After a while, he said goodnight and went back to his room.

The next night, to his surprise and reticence(!), I invited him to stay over. The next few days involved some passionate encounters sans full-on sex, as neither of us had any condoms.

One afternoon, highly frustrated, I ordered him to get dressed and marched him to the local convenience store. Which turned out not to be very convenient at all.

Thus began the longest and most expensive condom quest the world has ever known.

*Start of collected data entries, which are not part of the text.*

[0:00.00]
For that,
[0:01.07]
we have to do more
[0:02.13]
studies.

We first found a rack at a local drugstore, where glitzy boxes laughed at us in their sparkling glory. Having heard the rumours about Japanese men being smaller, we settled on “Super Big Boy – Size L” with a picture of a stallion adorning the front. It seemed a sensible choice, given that he is average in size. Twelve of these beauties cost us £17.

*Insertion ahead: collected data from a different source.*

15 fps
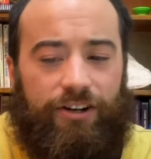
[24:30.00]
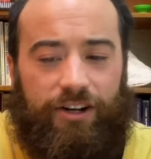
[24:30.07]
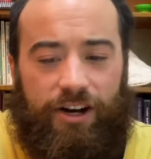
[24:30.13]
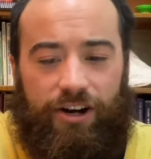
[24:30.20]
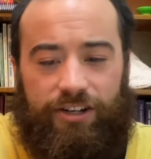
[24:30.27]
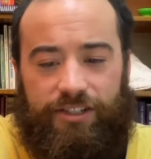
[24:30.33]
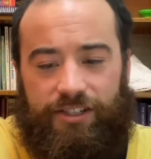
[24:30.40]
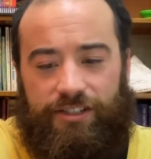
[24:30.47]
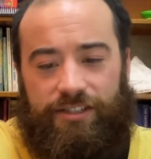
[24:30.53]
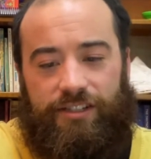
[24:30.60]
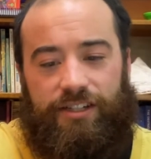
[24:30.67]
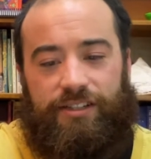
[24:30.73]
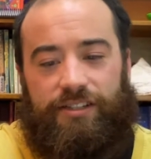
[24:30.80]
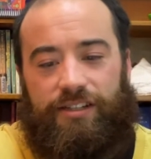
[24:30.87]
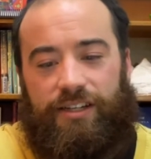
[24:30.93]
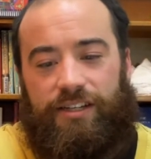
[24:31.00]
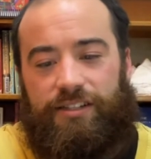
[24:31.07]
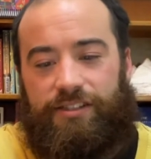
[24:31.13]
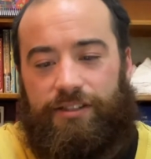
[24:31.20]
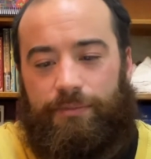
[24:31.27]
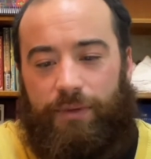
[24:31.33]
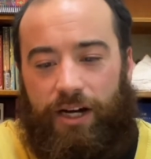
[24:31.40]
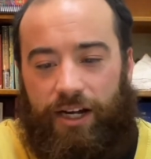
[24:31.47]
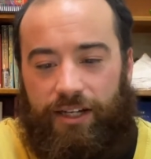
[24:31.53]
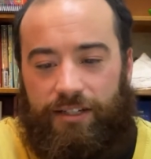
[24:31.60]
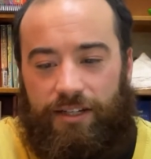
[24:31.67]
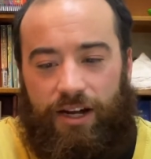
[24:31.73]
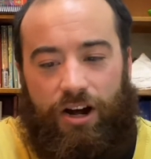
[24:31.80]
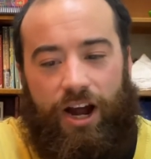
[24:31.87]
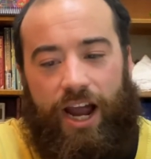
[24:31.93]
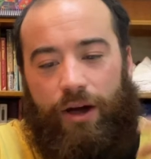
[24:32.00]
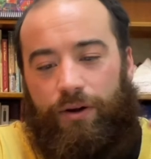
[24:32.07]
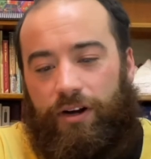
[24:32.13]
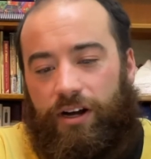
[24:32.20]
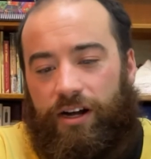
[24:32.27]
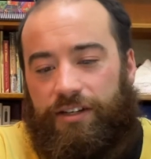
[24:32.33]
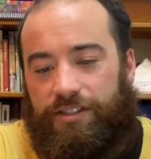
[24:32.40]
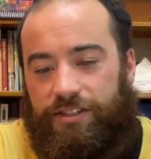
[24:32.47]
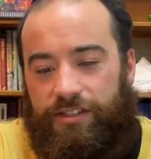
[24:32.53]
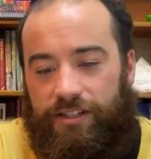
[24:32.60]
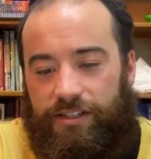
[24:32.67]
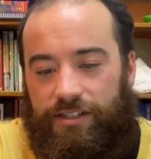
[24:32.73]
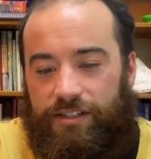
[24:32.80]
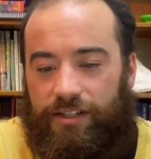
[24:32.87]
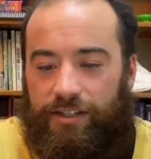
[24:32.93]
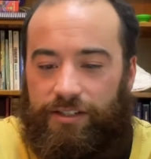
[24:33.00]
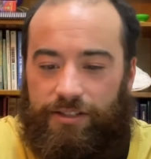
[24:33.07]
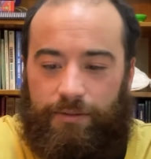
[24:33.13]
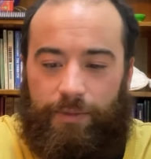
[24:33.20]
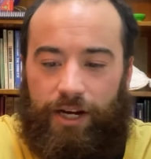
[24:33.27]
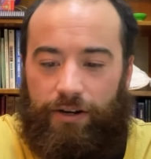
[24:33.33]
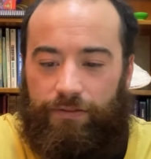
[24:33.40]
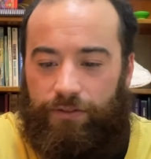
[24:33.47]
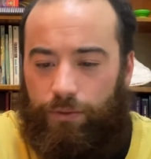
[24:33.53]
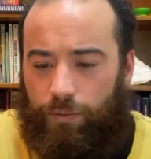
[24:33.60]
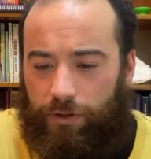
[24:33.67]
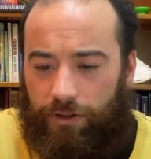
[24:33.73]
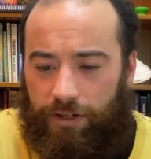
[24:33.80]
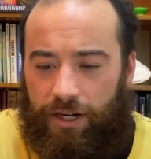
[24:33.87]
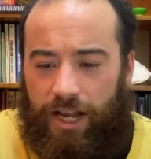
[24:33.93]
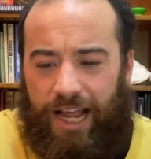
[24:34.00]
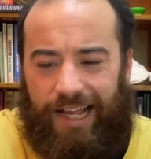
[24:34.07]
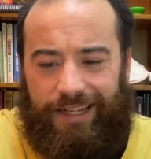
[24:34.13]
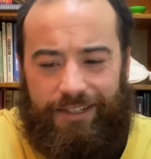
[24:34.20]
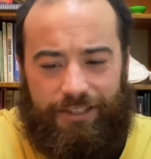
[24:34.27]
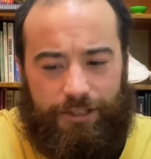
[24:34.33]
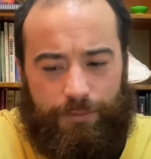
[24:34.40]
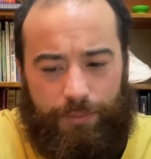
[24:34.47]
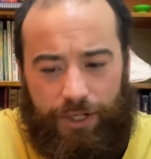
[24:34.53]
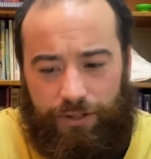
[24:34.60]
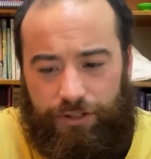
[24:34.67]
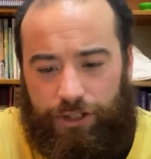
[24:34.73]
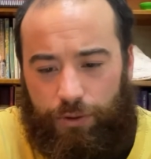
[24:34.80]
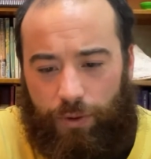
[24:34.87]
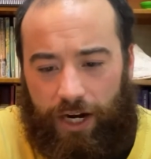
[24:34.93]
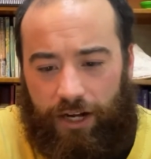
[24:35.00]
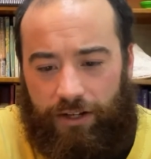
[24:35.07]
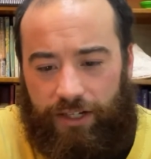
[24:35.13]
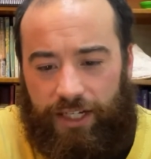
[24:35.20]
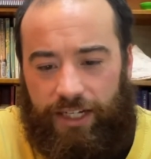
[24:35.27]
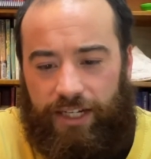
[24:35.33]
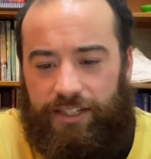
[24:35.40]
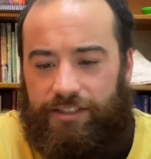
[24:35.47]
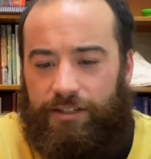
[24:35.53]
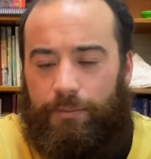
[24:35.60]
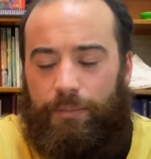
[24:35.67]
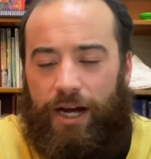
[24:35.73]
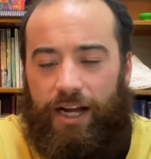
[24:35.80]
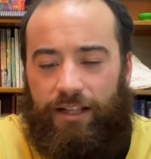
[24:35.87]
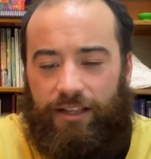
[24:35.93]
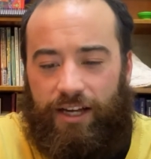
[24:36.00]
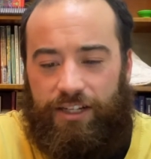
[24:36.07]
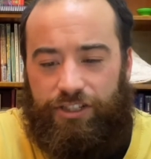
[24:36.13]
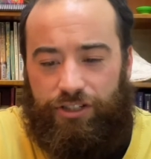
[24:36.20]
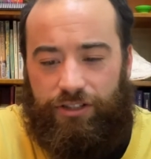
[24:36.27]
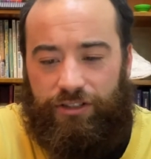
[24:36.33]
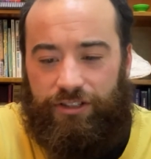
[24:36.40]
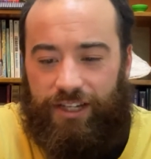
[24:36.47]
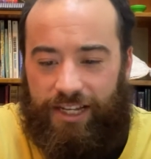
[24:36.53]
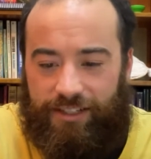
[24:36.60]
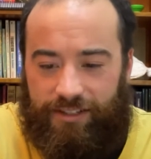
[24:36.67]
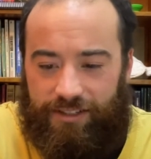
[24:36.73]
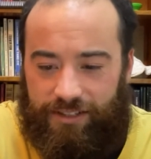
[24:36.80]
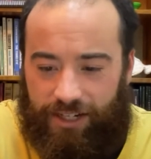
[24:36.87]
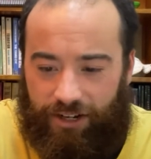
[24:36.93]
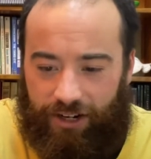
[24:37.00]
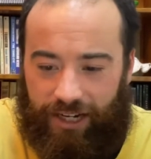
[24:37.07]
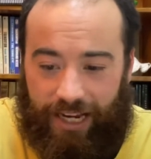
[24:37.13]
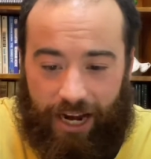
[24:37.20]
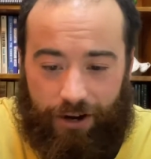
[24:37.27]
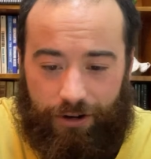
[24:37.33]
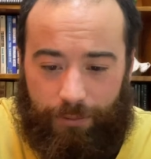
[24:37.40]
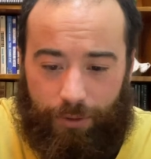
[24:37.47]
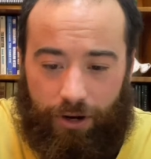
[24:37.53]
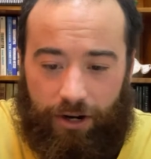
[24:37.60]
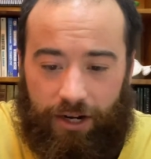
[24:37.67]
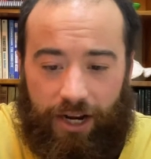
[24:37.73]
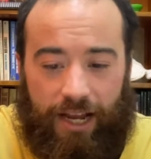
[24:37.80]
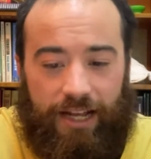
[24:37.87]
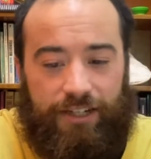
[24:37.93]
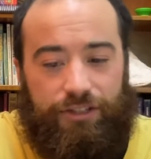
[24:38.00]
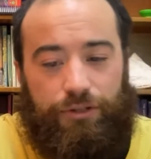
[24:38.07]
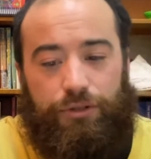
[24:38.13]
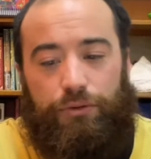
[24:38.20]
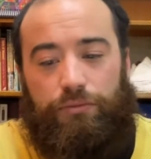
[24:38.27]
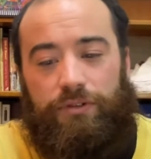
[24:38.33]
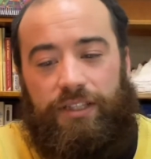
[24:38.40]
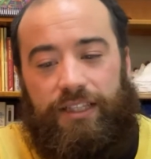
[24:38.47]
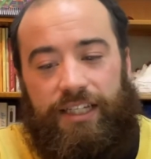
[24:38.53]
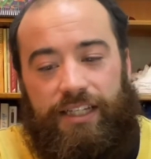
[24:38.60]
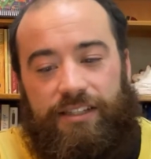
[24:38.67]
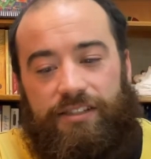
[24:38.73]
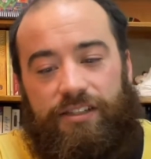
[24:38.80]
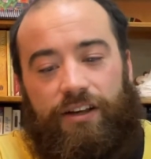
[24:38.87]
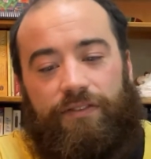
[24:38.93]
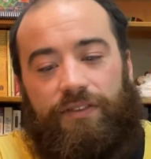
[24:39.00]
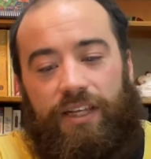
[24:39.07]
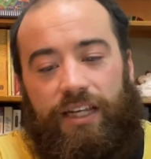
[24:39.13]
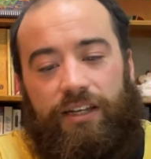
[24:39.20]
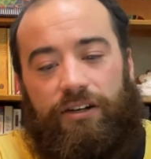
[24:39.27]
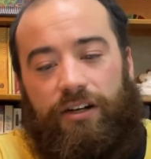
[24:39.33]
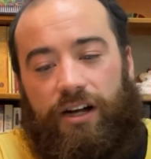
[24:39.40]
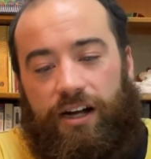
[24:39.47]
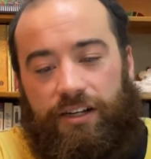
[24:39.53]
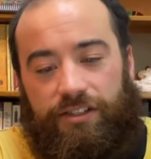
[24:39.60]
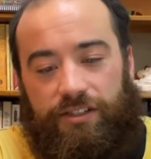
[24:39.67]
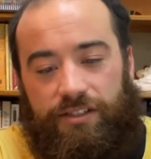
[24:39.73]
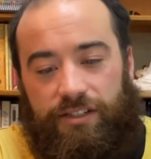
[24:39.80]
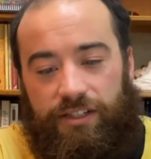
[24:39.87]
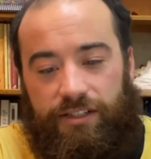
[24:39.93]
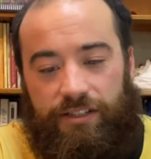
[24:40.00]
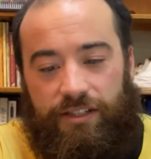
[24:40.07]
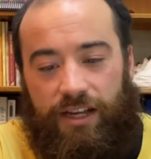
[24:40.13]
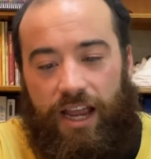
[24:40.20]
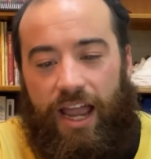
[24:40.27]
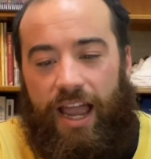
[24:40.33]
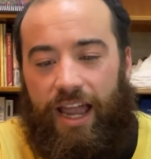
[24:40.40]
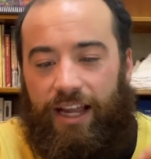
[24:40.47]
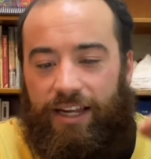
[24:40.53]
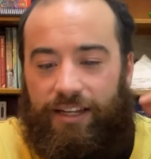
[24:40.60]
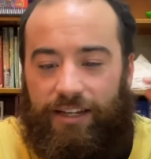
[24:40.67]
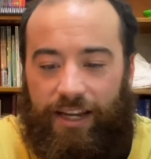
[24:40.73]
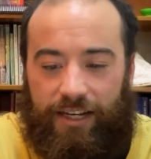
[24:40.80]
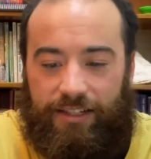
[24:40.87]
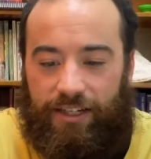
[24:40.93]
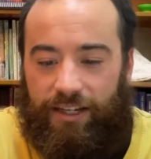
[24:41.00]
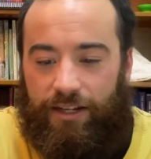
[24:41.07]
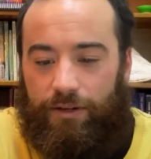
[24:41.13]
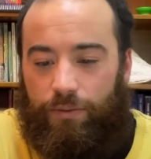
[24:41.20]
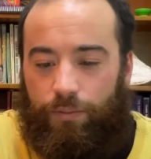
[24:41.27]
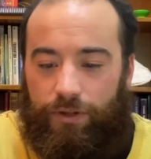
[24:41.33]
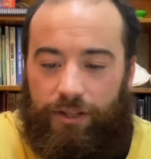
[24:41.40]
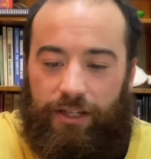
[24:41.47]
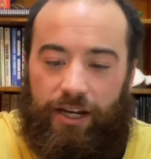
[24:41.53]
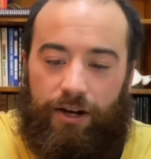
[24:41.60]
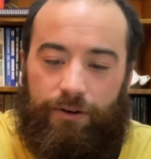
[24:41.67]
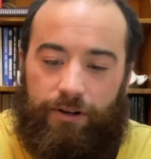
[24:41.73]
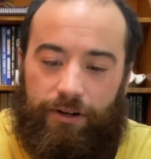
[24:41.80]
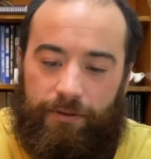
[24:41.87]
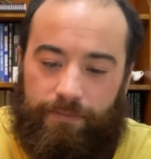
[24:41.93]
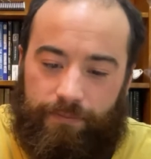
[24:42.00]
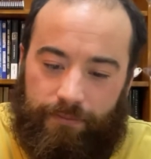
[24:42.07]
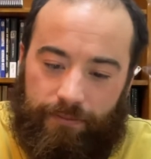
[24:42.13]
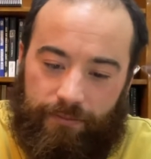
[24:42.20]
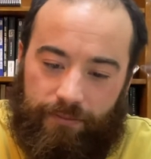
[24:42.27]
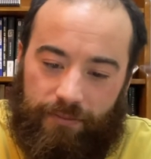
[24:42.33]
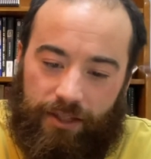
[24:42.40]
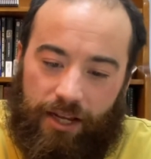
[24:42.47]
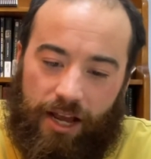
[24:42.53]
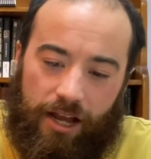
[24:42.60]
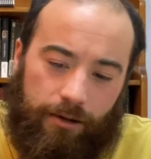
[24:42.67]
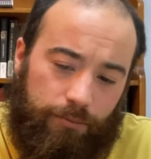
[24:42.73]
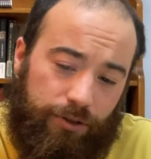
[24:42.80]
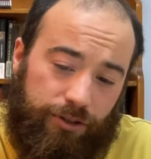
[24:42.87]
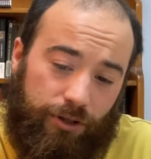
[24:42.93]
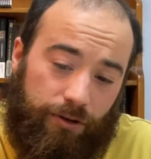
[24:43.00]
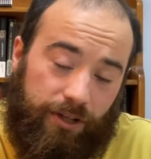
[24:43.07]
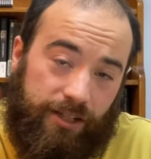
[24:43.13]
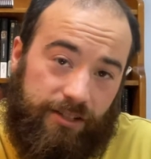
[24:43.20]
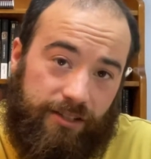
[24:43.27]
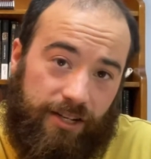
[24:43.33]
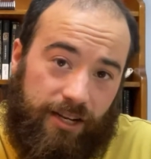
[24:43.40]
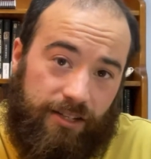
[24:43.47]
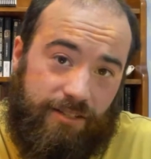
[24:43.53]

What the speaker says: Inner consciousness is the mind. Outer consciousness is the matter of the world. Spirituality is the biological necessary counterpart to the release of the inner consciousness and connecting it with the outer. Plotinus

We returned home and somewhat artificially reinitiated our love-making session. We ripped open the packet, pulled out a condom and tried, to no avail, to squash it onto his cock.

We eventually rammed it on to his poor, tortured member and attempted sex. However, Super Big Boys aren’t made of nice and stretchy latex like Durex. Oh no. It feels like being shagged by a plastic bag. And it sounds like it too.

Another fruitless quest meant that we resorted to “Mega Big Boy – XL”, once again adorned with fearsome animal imagery, so the man can boast about his “elephant” size.

These proved a little better, but fitting them was still a struggle. And if there’s one way to kill an erection, ramming a condom onto it certainly works. The passion dies too.

Nevertheless, we persevered. Until one split.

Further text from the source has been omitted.